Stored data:
= = =
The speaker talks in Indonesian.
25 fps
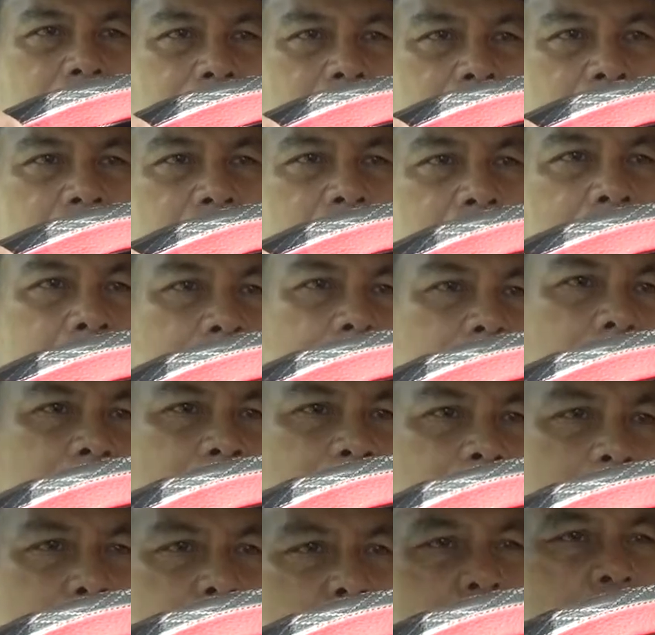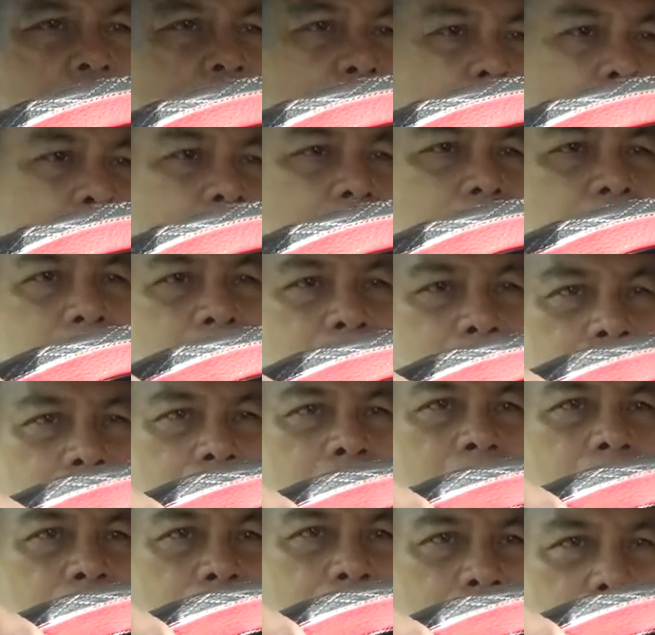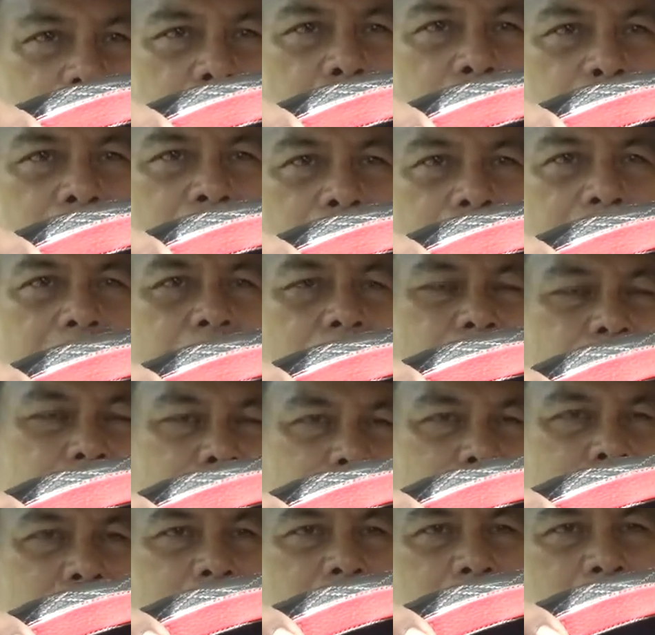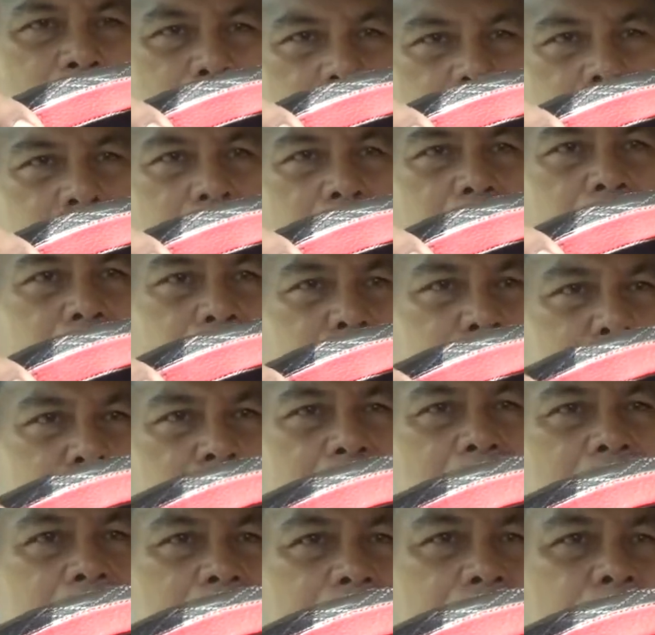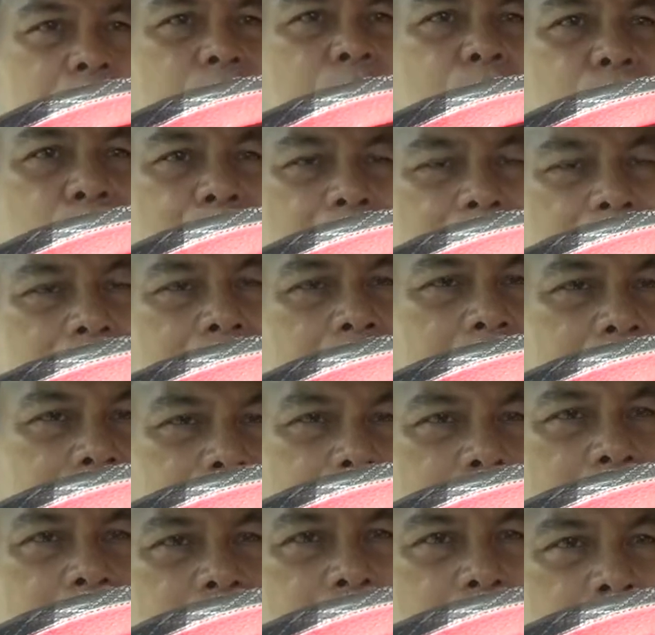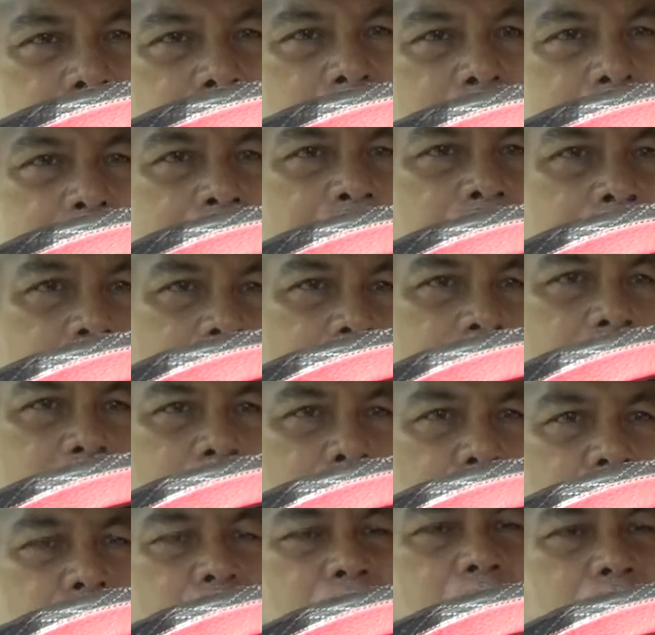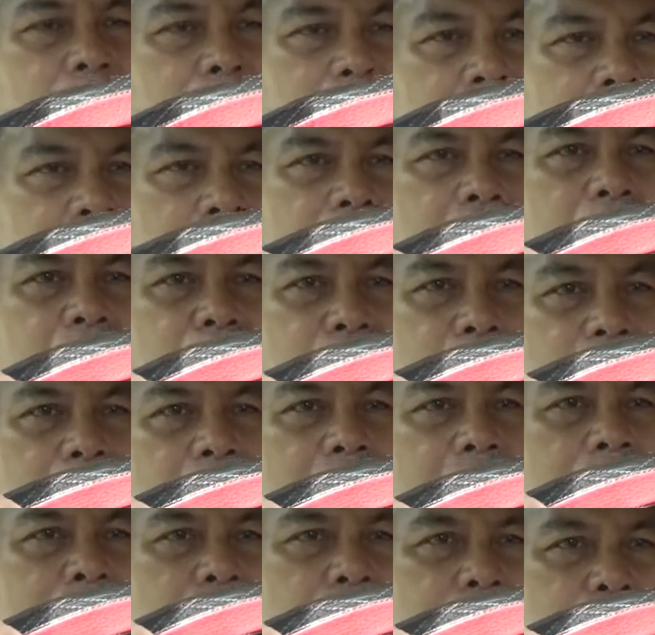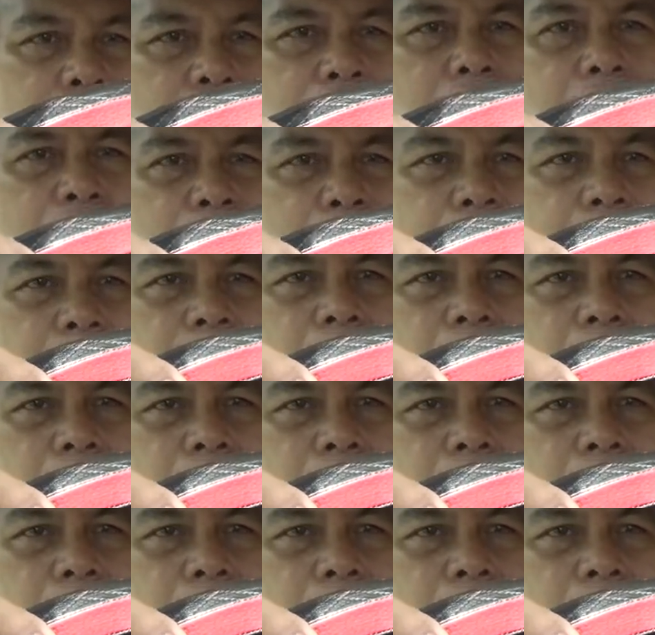Kanya itu kawiyun menjadi kuat. Jadi orang yang takwa itu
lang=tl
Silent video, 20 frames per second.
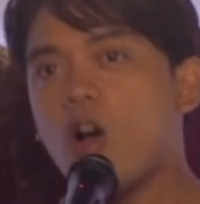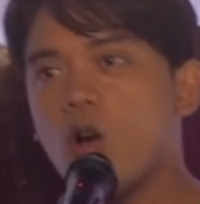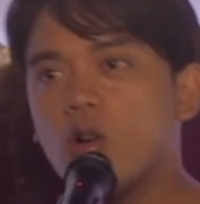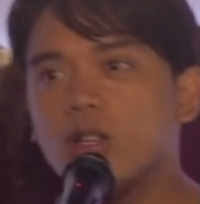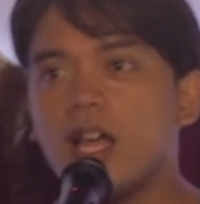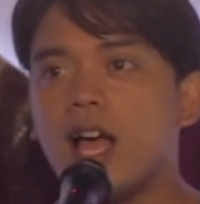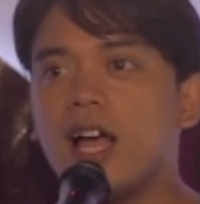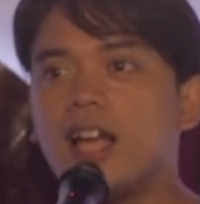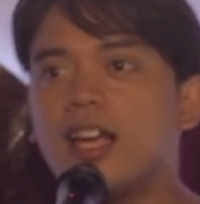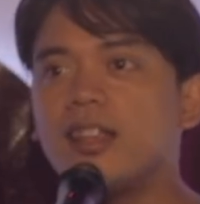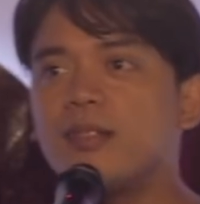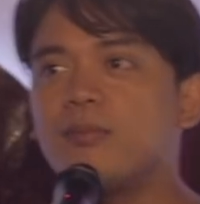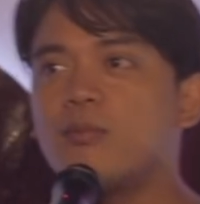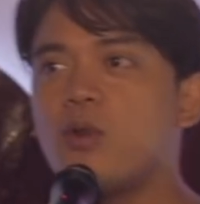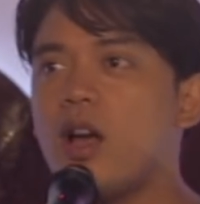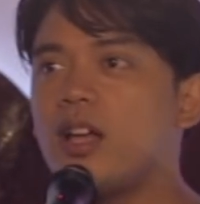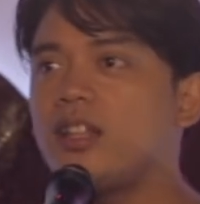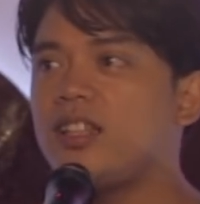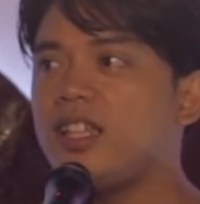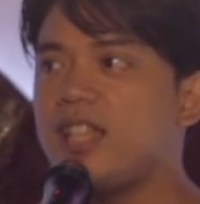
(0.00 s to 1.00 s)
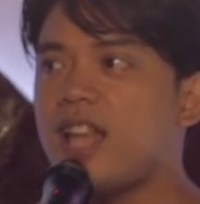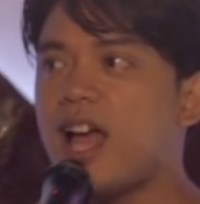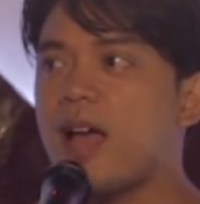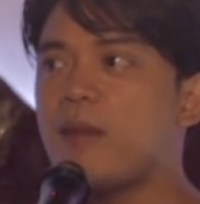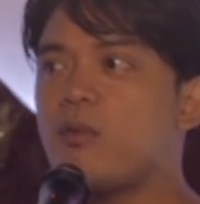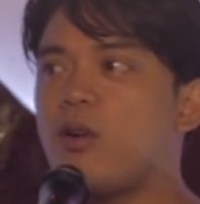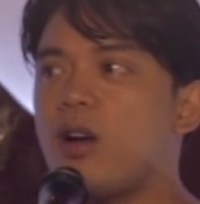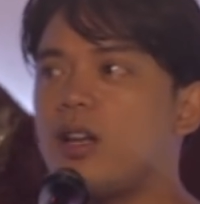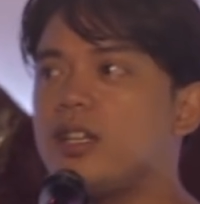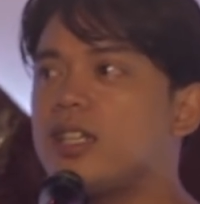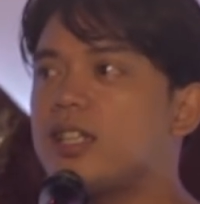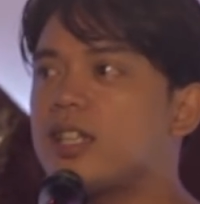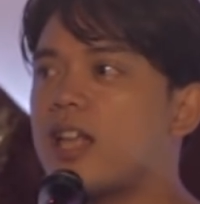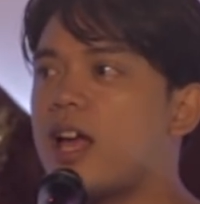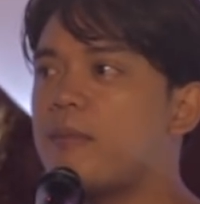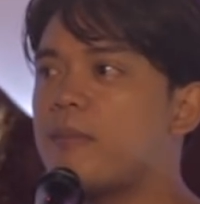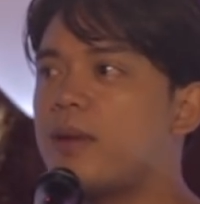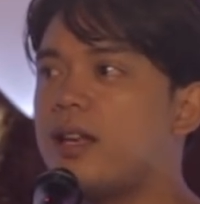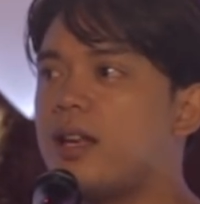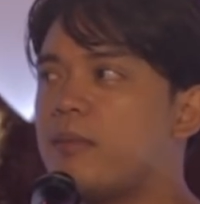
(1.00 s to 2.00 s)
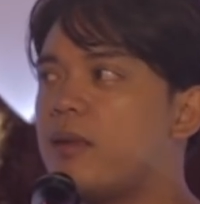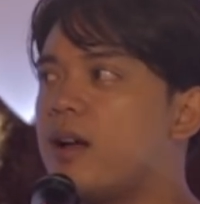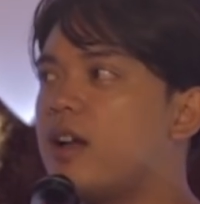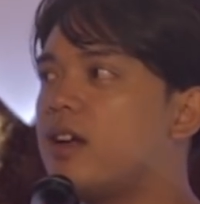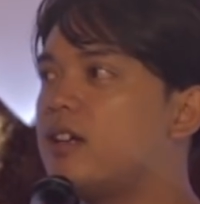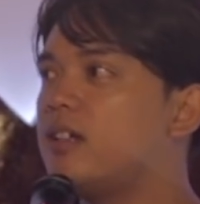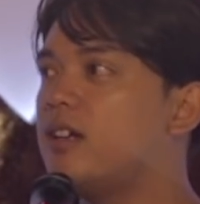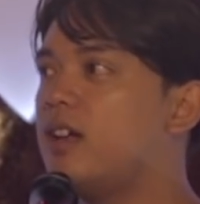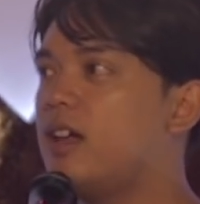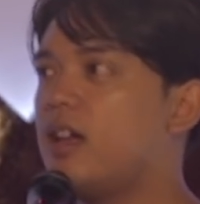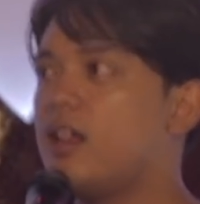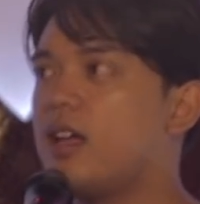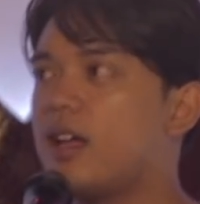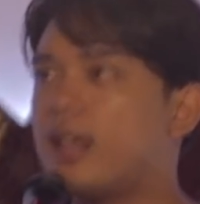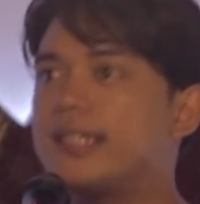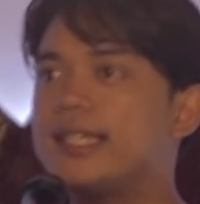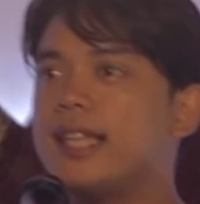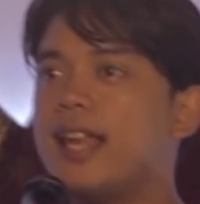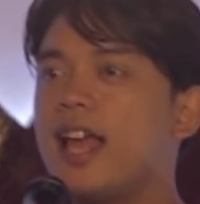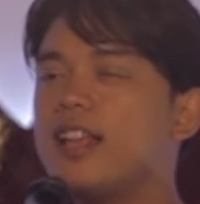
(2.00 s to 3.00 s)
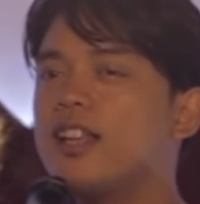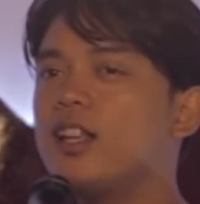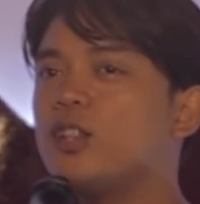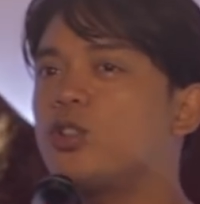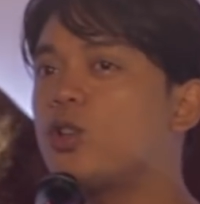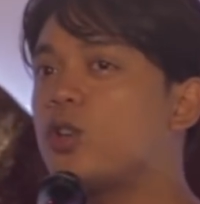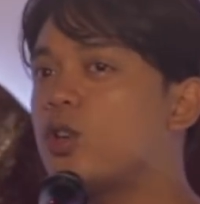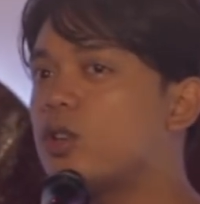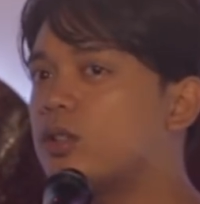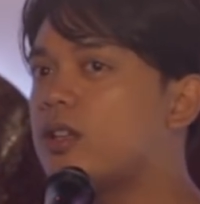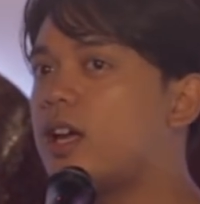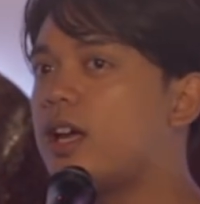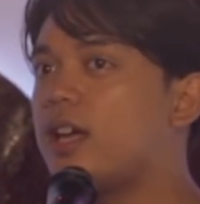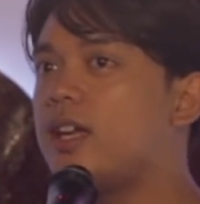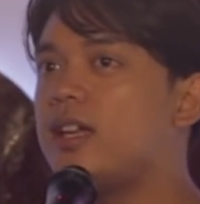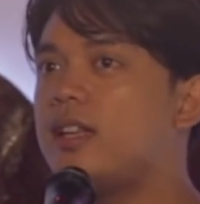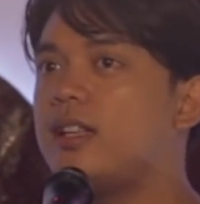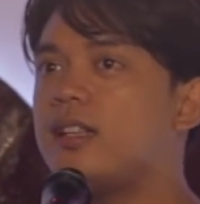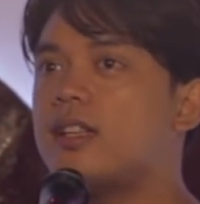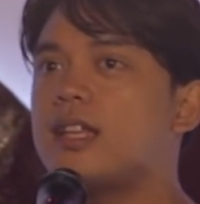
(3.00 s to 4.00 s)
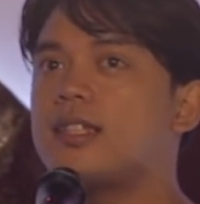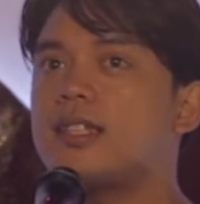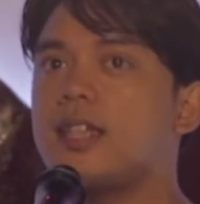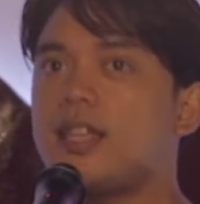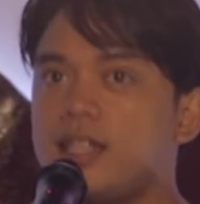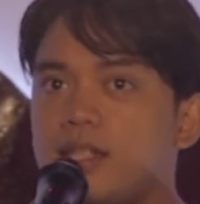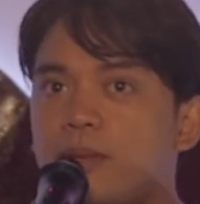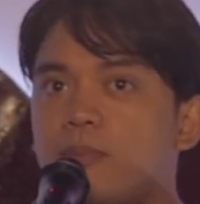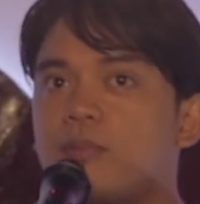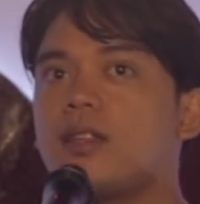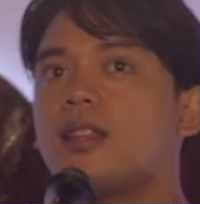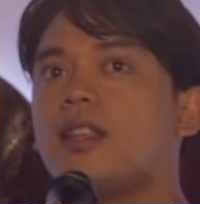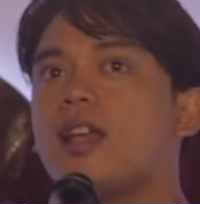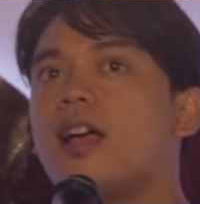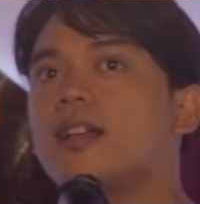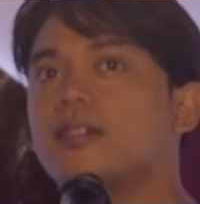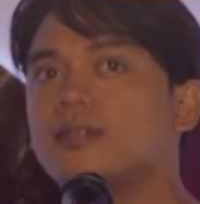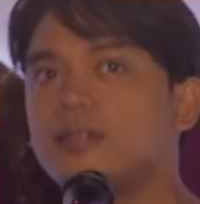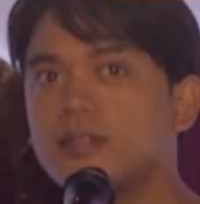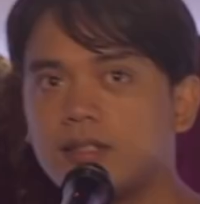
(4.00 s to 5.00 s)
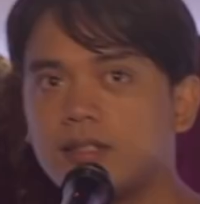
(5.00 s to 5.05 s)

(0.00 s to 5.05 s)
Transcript: kung nakagat mo ang dila mo kanina, malamang kasalanan ko yon dahil nasa isip kita.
= = =
- _Task directions_:
Exactly the lines from the one holding "(4.00 s to 5.00 s)" to the last line of the records above should be duplicated, with no pictures among them.

- _The answer_:
(4.00 s to 5.00 s)
(5.00 s to 5.05 s)

(0.00 s to 5.05 s)
Transcript: kung nakagat mo ang dila mo kanina, malamang kasalanan ko yon dahil nasa isip kita.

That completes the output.